§ **TASK DIRECTIONS**:
Starting with the line that has "[00:00:00.65]" in the records below and ending with the line that has "[00:00:01.60]", output those lines exactly and nothing more; omit the pictures.

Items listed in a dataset
- - -

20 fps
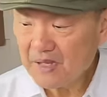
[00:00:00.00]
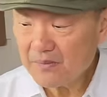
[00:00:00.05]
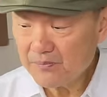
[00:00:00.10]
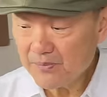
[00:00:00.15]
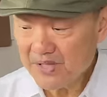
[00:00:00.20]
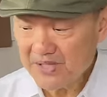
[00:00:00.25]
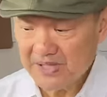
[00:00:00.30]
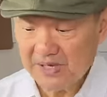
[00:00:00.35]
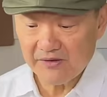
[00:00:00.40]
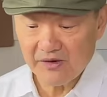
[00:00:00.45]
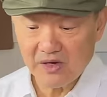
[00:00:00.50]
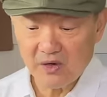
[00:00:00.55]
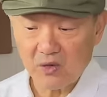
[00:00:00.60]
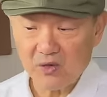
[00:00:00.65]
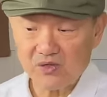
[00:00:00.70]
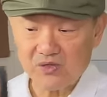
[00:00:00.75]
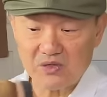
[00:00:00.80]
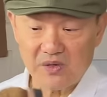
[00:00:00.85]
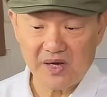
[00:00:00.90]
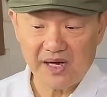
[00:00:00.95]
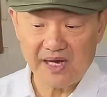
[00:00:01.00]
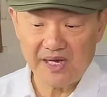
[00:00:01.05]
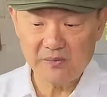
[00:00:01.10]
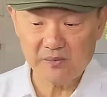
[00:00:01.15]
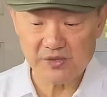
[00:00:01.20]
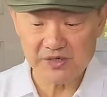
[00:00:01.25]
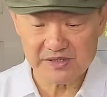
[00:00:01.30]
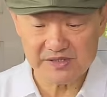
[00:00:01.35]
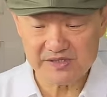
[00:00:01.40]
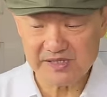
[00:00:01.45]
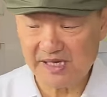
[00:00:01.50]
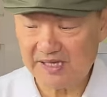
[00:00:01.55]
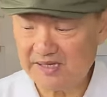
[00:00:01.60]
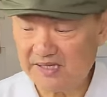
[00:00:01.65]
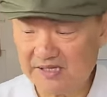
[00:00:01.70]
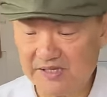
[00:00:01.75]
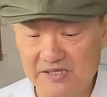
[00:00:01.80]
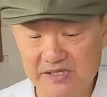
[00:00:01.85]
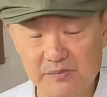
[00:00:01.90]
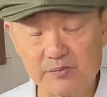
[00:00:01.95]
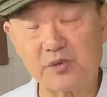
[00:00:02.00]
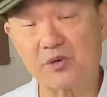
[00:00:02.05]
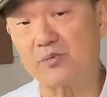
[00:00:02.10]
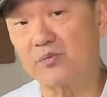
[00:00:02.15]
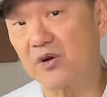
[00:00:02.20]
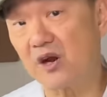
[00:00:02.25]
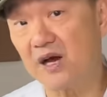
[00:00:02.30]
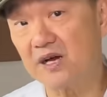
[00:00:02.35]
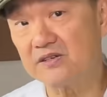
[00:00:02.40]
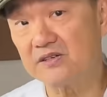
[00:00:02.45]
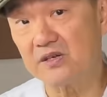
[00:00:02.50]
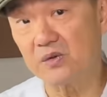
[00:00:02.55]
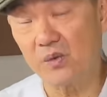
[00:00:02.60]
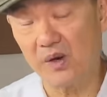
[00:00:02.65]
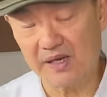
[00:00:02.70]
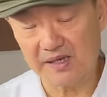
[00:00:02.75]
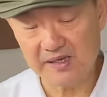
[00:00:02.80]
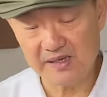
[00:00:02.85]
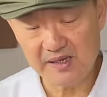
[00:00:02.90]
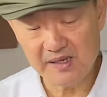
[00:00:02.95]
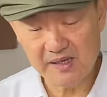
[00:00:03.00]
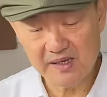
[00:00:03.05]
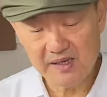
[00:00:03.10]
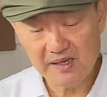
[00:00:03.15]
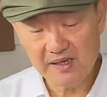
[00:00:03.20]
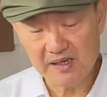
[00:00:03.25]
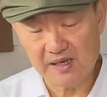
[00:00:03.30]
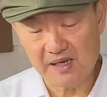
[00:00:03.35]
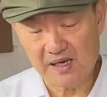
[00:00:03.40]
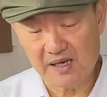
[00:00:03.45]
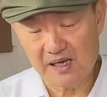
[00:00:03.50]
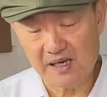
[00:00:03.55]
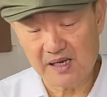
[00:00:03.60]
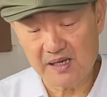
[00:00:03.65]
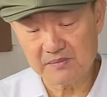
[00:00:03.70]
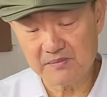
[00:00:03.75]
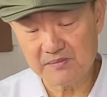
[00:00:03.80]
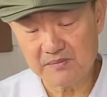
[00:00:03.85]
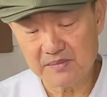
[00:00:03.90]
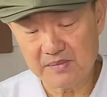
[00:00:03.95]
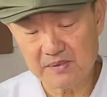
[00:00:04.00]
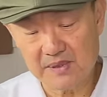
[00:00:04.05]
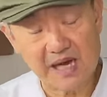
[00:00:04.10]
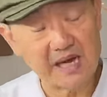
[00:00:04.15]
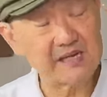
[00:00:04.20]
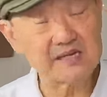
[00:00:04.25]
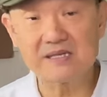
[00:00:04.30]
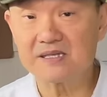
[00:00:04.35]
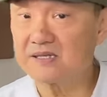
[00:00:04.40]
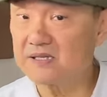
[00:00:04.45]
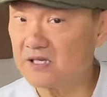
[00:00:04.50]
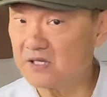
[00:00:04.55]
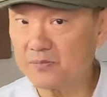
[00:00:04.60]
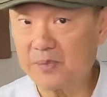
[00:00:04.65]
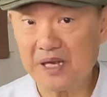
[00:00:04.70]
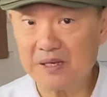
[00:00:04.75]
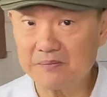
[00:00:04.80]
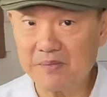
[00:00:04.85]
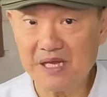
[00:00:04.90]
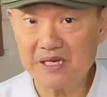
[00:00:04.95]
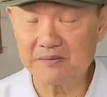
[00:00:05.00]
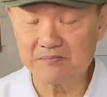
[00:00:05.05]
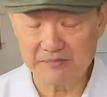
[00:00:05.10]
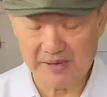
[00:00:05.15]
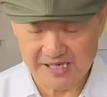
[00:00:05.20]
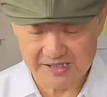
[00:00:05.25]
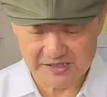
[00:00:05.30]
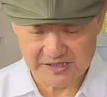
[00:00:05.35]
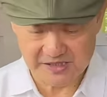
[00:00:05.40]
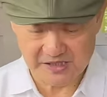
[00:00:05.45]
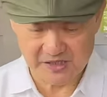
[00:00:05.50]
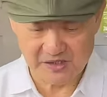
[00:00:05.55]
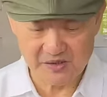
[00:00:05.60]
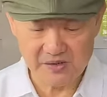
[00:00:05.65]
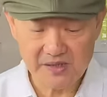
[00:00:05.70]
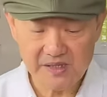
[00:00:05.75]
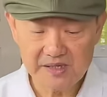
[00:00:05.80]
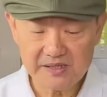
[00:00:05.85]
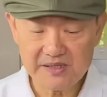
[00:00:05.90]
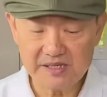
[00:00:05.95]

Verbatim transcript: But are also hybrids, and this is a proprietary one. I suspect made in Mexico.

- - -

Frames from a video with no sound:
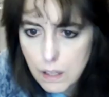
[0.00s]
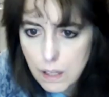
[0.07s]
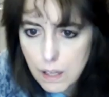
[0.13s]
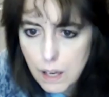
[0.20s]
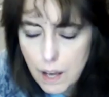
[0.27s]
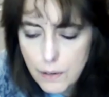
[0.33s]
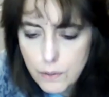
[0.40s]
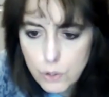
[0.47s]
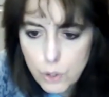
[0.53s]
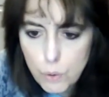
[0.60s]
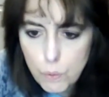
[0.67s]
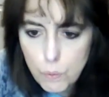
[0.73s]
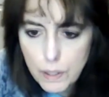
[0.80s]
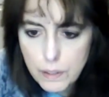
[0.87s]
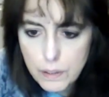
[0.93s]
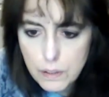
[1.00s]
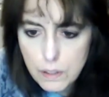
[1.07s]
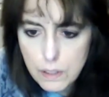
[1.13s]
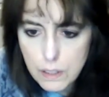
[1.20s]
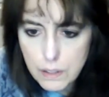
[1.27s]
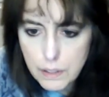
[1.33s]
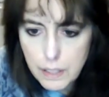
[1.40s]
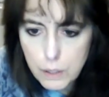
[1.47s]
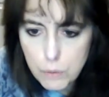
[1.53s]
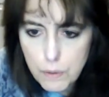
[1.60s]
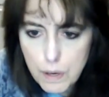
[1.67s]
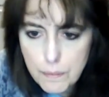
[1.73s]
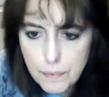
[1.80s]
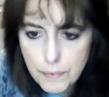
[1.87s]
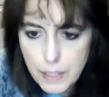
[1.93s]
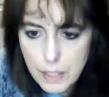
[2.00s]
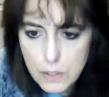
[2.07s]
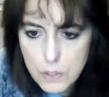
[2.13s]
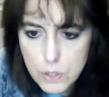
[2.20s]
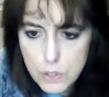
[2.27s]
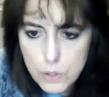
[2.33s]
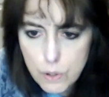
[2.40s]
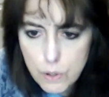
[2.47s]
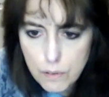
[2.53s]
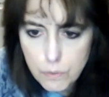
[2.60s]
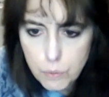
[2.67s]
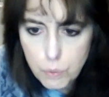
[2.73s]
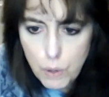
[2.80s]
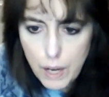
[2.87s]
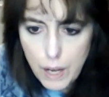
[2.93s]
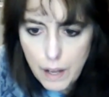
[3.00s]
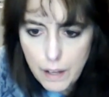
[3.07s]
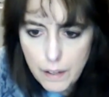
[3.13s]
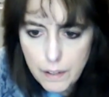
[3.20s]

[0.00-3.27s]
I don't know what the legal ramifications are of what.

- - -

§ **RESPONSE AREA**:
[00:00:00.65]
[00:00:00.70]
[00:00:00.75]
[00:00:00.80]
[00:00:00.85]
[00:00:00.90]
[00:00:00.95]
[00:00:01.00]
[00:00:01.05]
[00:00:01.10]
[00:00:01.15]
[00:00:01.20]
[00:00:01.25]
[00:00:01.30]
[00:00:01.35]
[00:00:01.40]
[00:00:01.45]
[00:00:01.50]
[00:00:01.55]
[00:00:01.60]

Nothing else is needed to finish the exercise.